There are several elements to the advances. Chain of thought prompting instructs an LLM to explain its reasoning step by step, breaking down a problem into intermediate steps. So so-called “tree of thought” architecture has the model explore several reasoning paths in parallel and then select the most plausible. Hierarchical reasoning integrates a “slow” reasoning model for abstract reasoning with a “fast” model for detailed computation. These architectures represent perhaps the first tentative step toward structured reasoning in LLMs, rather than the mere linguistic mimicry of the earlier models.
These various approaches elevate LLM performance by forcing structured decision making to be in stages, rather than just the simple text prediction of earlier models. Certainly, this has allowed this new generation of models to perform much better on mathematical benchmarks than previous models. However, they have drawbacks too. The models perform well in moderately complex problems but collapse beyond a certain threshold of complexity. They also produce inconsistent solutions, which is due to the probabilistic nature of LLMs. They simulate plausible “trains of thought” but are not actually reasoning in this way. There is no generalised learning going on, as shown by a study by Apple that showed that even tiny changes in the wording of problems caused dramatic drops in accuracy. This shows that the LLMs are great at pattern recognition in text, but that they are essentially brittle in their reasoning. Because their internal processes are probabilistic, they may “hallucinate logic”, inventing reasoning steps that appear analytical but produce wrong conclusions.

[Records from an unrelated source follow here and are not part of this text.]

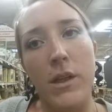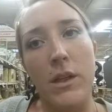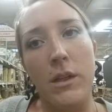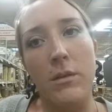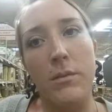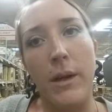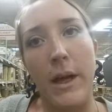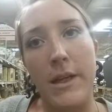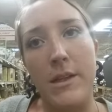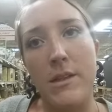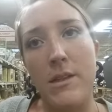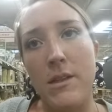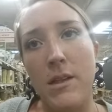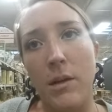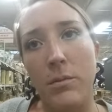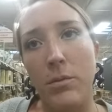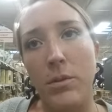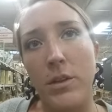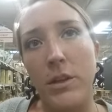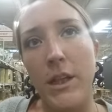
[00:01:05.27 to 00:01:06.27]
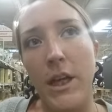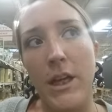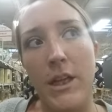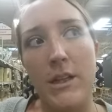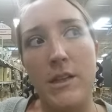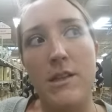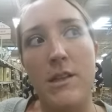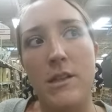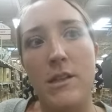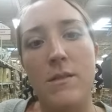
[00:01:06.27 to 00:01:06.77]
in the past couple of
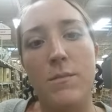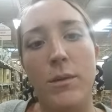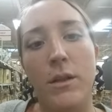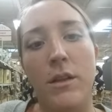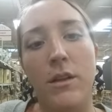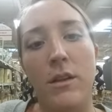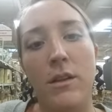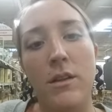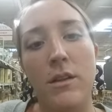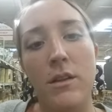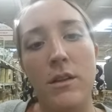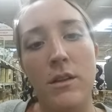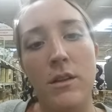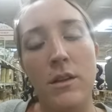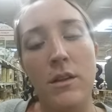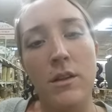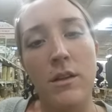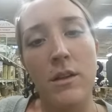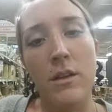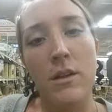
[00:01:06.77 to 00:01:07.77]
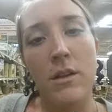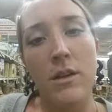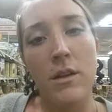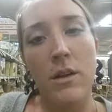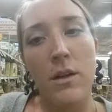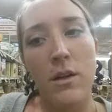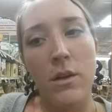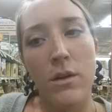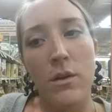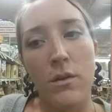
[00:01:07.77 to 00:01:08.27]
days, it's been
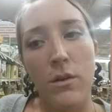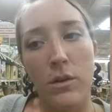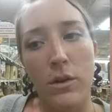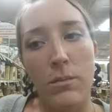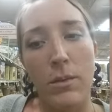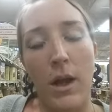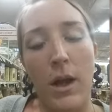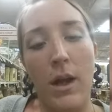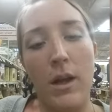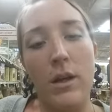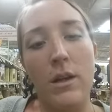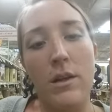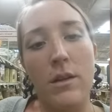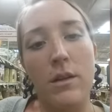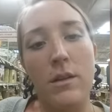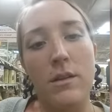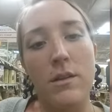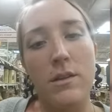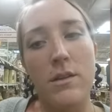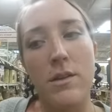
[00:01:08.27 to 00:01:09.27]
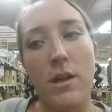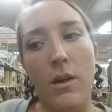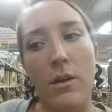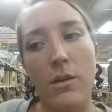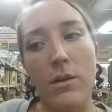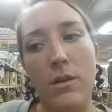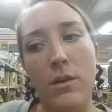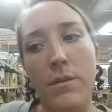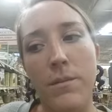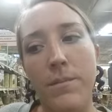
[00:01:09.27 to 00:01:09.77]
really bad.
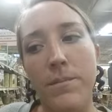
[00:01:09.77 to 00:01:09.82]
So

For all the advances in LLM approaches, some issues remain stubbornly recalcitrant. Hallucinations are one of the major limitations of the technology, and the latest, more sophisticated reasoning models actually hallucinate more than older models. A couple of very recent news items illustrate this thorny issue. The BBC analysed a large number of news items that had been summarised by various leading LLMs, including ChatGPT, Gemini and Perplexity. Just over half (51%) of all the AI summaries had significant errors. 19% of the articles had blatant factual errors such as wrong dates or incorrect statements, and 13% had references to things that simply didn’t exist, a classic symptom of LLM hallucination. A large European Broadcasting Union October 2025 study found that AI assistants misrepresented news content 45% of the time. 20% had hallucinated content, and 31% had sources that were inaccurate, missing or misleading.
An October 2025 study of AI in medical advice found that five different LLMs regularly gave incorrect medical advice and were overly sycophantic in their responses. This was similar to a July 2025 study, which found that LLMs struggled with medical ethics questions. Another 2025 study of AI in ophthalmology found a series of issues with AI advice, with knowledge gaps and subtle errors in the advice given in many cases. An August 2025 study of LLMs in emergency medicine raised similar concerns.

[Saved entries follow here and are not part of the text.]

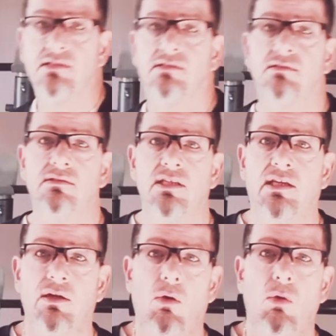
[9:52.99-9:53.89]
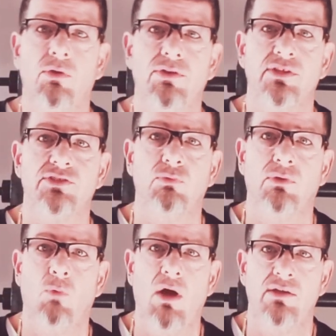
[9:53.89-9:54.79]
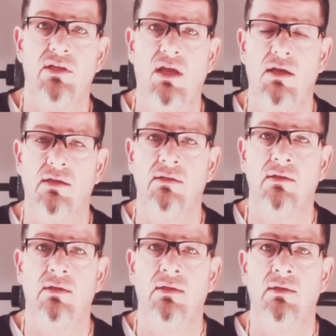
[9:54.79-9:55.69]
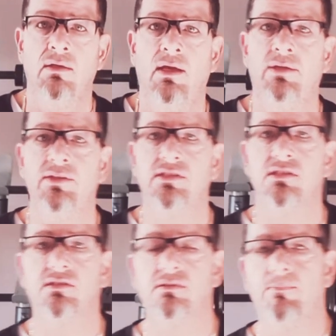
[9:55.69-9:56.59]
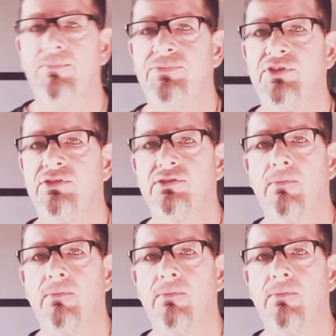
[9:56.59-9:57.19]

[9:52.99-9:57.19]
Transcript: to get a hold of this one while you can. And this is just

There is no shortage of money being invested into AI, and there are clearly advances being made, of which reasoning models are one significant example. However, LLMs continue to struggle with hallucinations, making them unsuitable for many business tasks, and they still have wide-ranging security issues that seem to be difficult to address. These issues of hallucinations and security seem to be two of the most fundamental issues plaguing LLM-based technology, and may account for much of the current and frankly lamentable 5% success rates of AI projects (based on a recent MIT study). Other issues outside the control of the AI companies include the variable data quality in enterprises, integration with legacy IT systems, lack of explainability of models, lack of skills and training, and cultural resistance.
These are all barriers to successful adoption, but hallucinations and security are core problems that have plagued LLMs since the outset, and the industry needs to do a better job of addressing them. It is good to see AI technology moving forward, but the industry really needs to address the fundamental issues of hallucinations and security much better if it is to fulfil its promise.